You are viewing a plain text version of this content. The canonical link for it is here.
Posted to reviews@spark.apache.org by viirya <gi...@git.apache.org> on 2017/10/27 05:12:35 UTC

[GitHub] spark pull request #19584: [SPARK-22347][SQL] Disable PythonUDFs in conditio...

GitHub user viirya opened a pull request:

    https://github.com/apache/spark/pull/19584

    [SPARK-22347][SQL] Disable PythonUDFs in conditional expressions

    ## What changes were proposed in this pull request?
    
    Under the current execution mode of Python UDFs, we don't support Python UDFs as branch values or else value in CaseWhen expression. The execution of batch/vectorized Python UDFs evaluates the UDFs in an operator at once. It breaks the semantics of the conditional expressions and causes failures:
    
    ```python
    from pyspark.sql import functions as F, Row, types
    
    def divideByValue():
        def fn(value): return 10 / int(value)
        return F.udf(fn, types.IntegerType())
    
    df = sc.parallelize([Row(x=5), Row(x=0)]).toDF()
    
    x = F.col('x')
    df2 = df.select(F.when((x > 0), divideByValue()(x)))
    df2.show()
    ```
    
    It might not be easy to let it support conditional execution. It also doesn't make much sense in the context of vectorized Python UDFs.
    
    To reduce confusion from end users, this patch disables the usage of Python UDFs in conditional expressions such as CaseWhen, and suggests to implement the condition logic in Python UDFs. It can be very easy to incorporate the condition logic of CaseWhen into the Python UDFs, e.g. for the above example:
    
    ```python
    def divideByValue():
        def fn(value): return 10 / int(value) if (value > 0) else None
        return udf(fn, types.IntegerType())
    
    df2 = df.select(divideByValue()(x))
    df2.show()
    ```
    ```
    +-----+
    |fn(x)|
    +-----+
    |    2|
    | null|
    +-----+
    ```
    
    ## How was this patch tested?
    
    Added python tests.


You can merge this pull request into a Git repository by running:

    $ git pull https://github.com/viirya/spark-1 SPARK-22347-2

Alternatively you can review and apply these changes as the patch at:

    https://github.com/apache/spark/pull/19584.patch

To close this pull request, make a commit to your master/trunk branch
with (at least) the following in the commit message:

    This closes #19584
    
----
commit cb820d59153562e316c535543242a6bdc599bdee
Author: Liang-Chi Hsieh <vi...@gmail.com>
Date:   2017-10-26T11:56:02Z

    Disable PythonUDFs in conditional expressions.

----


---

---------------------------------------------------------------------
To unsubscribe, e-mail: reviews-unsubscribe@spark.apache.org
For additional commands, e-mail: reviews-help@spark.apache.org


[GitHub] spark issue #19584: [SPARK-22347][SQL] Disable PythonUDFs in conditional exp...

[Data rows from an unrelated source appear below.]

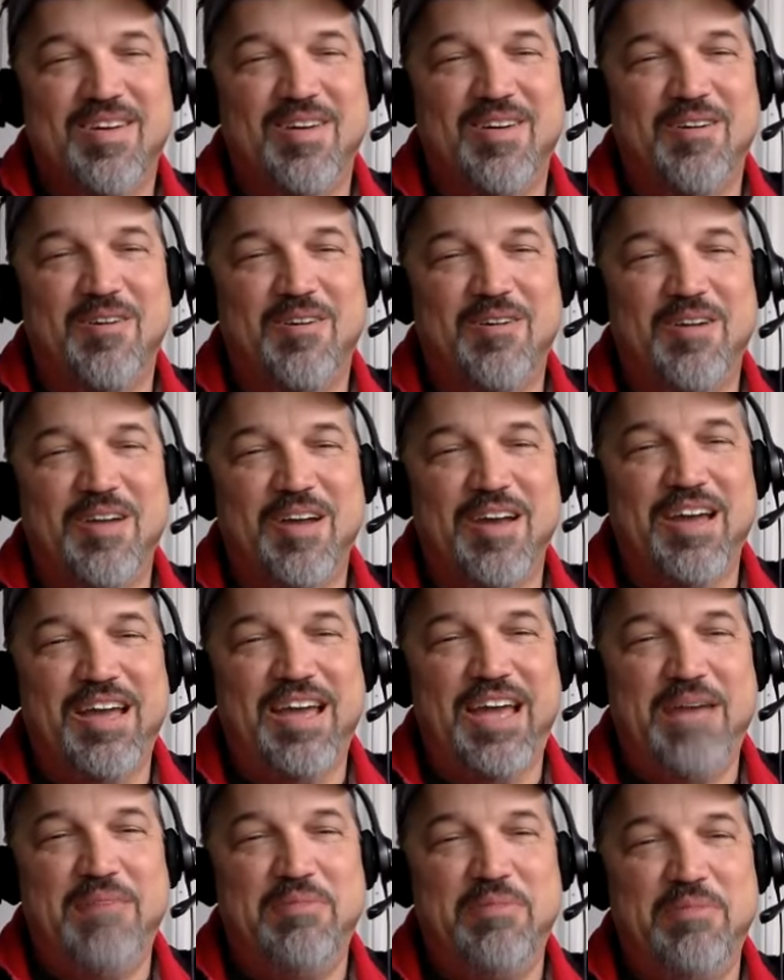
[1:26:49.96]
All right.
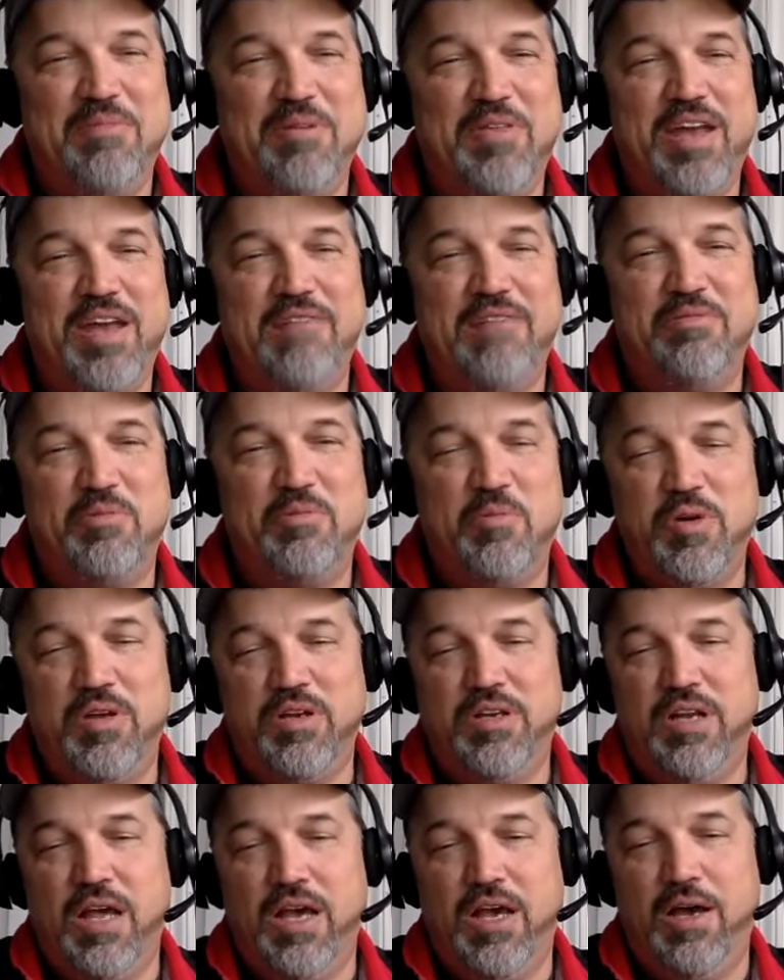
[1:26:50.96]
And with that,
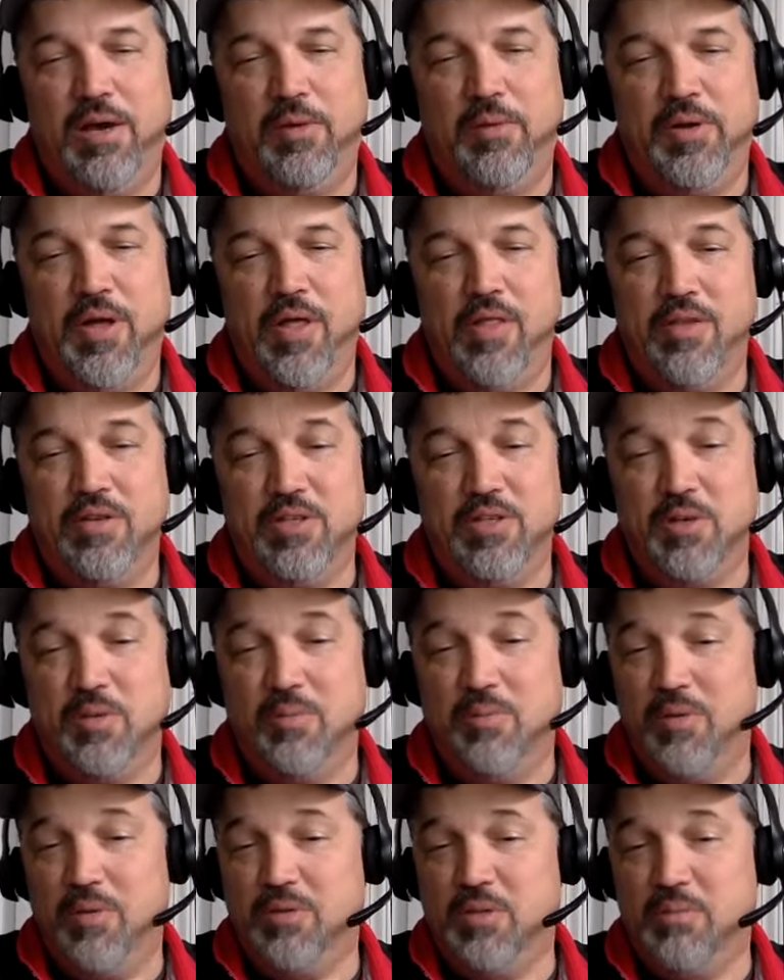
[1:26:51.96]
everyone, uh, we know that your
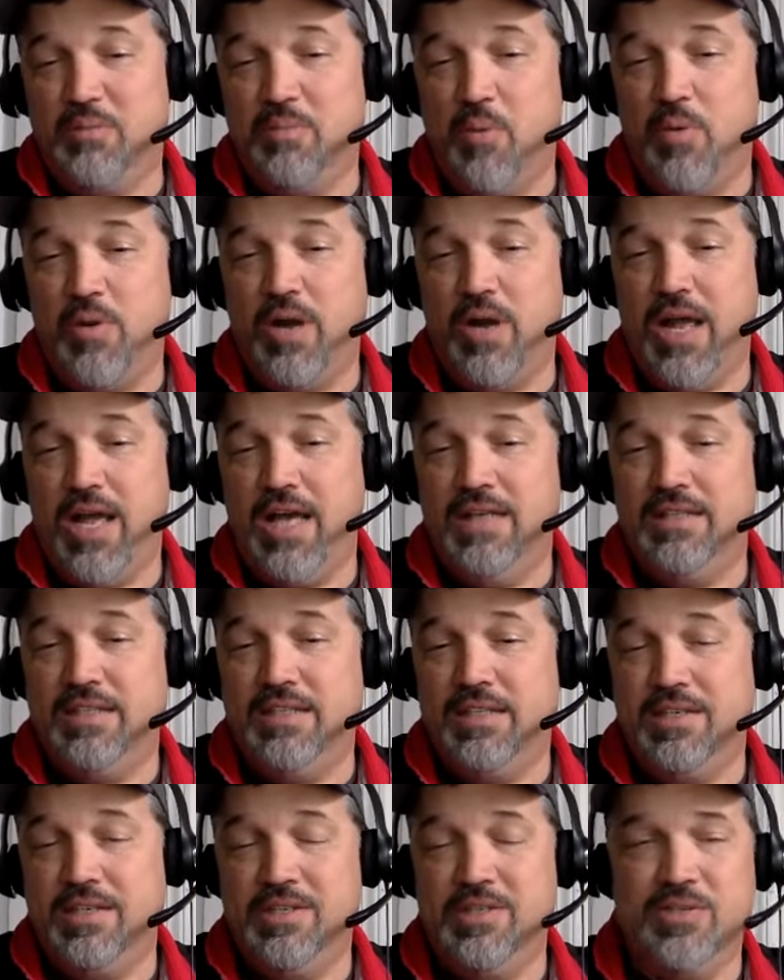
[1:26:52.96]
most important
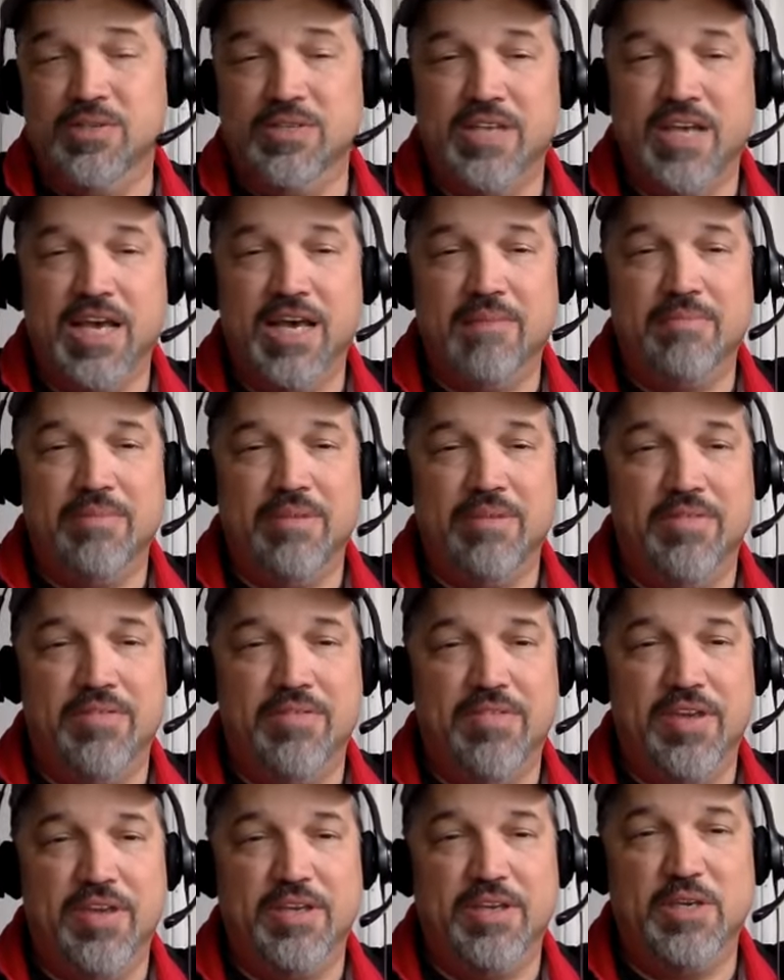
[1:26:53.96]
asset is your time. And
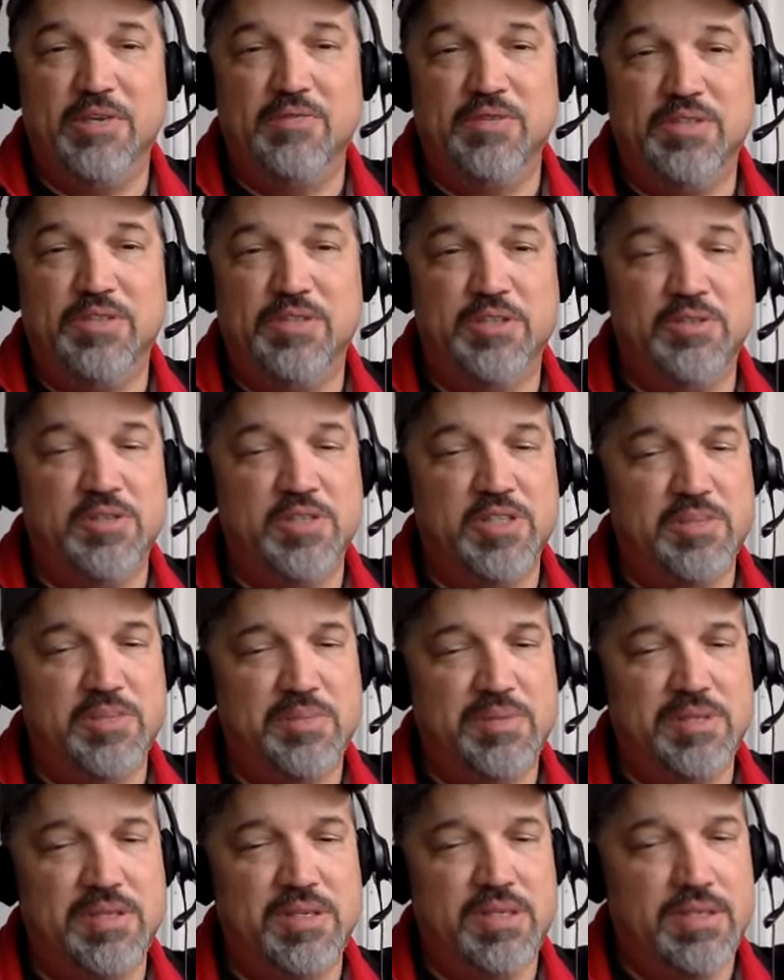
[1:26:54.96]
thank you for choosing to
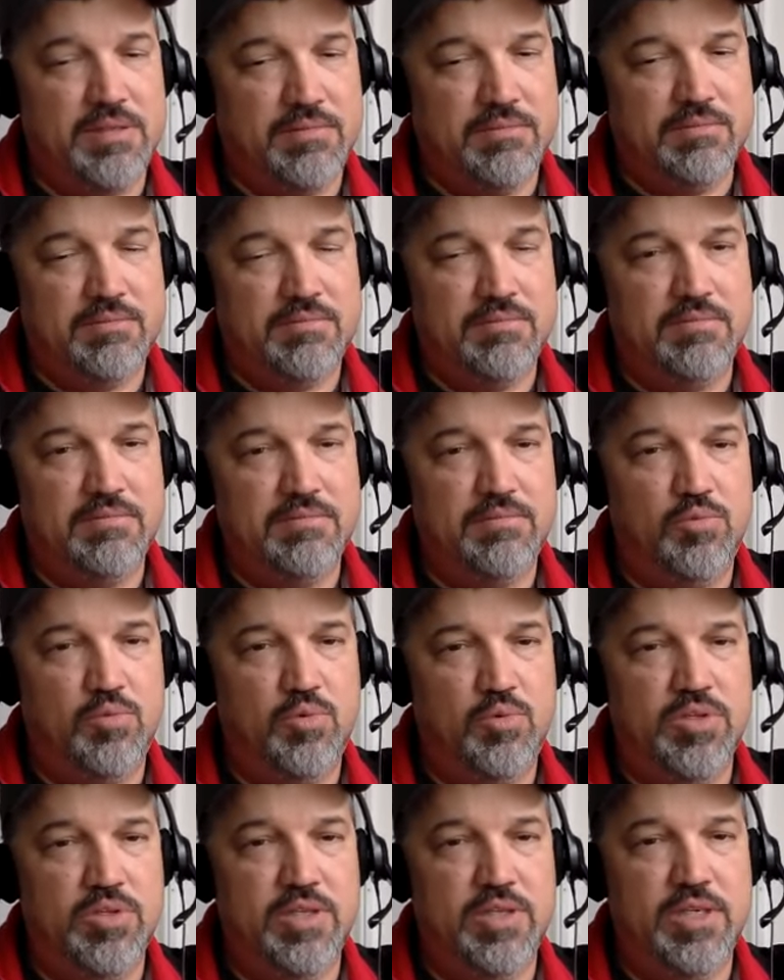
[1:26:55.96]
spend it with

Posted by viirya <gi...@git.apache.org>.
Github user viirya commented on the issue:

    https://github.com/apache/spark/pull/19584
  
    cc @HyukjinKwon @ueshin @BryanCutler @cloud-fan To use Python UDFs in conditional expressions breaks original semantics and possibly causes failure. Currently this patch simply disables this usage.
    
    What do you think about it? 


---

---------------------------------------------------------------------
To unsubscribe, e-mail: reviews-unsubscribe@spark.apache.org
For additional commands, e-mail: reviews-help@spark.apache.org


[GitHub] spark pull request #19584: [SPARK-22347][SQL] Disable PythonUDFs in conditio...

Posted by viirya <gi...@git.apache.org>.
Github user viirya closed the pull request at:

    https://github.com/apache/spark/pull/19584


---

---------------------------------------------------------------------
To unsubscribe, e-mail: reviews-unsubscribe@spark.apache.org
For additional commands, e-mail: reviews-help@spark.apache.org


[GitHub] spark issue #19584: [SPARK-22347][SQL] Disable PythonUDFs in conditional exp...

Posted by SparkQA <gi...@git.apache.org>.
Github user SparkQA commented on the issue:

    https://github.com/apache/spark/pull/19584
  
    **[Test build #83108 has finished](https://amplab.cs.berkeley.edu/jenkins/job/SparkPullRequestBuilder/83108/testReport)** for PR 19584 at commit [`cb820d5`](https://github.com/apache/spark/commit/cb820d59153562e316c535543242a6bdc599bdee).
     * This patch **fails due to an unknown error code, -9**.
     * This patch merges cleanly.
     * This patch adds no public classes.


---

---------------------------------------------------------------------
To unsubscribe, e-mail: reviews-unsubscribe@spark.apache.org
For additional commands, e-mail: reviews-help@spark.apache.org


[GitHub] spark issue #19584: [SPARK-22347][SQL] Disable PythonUDFs in conditional exp...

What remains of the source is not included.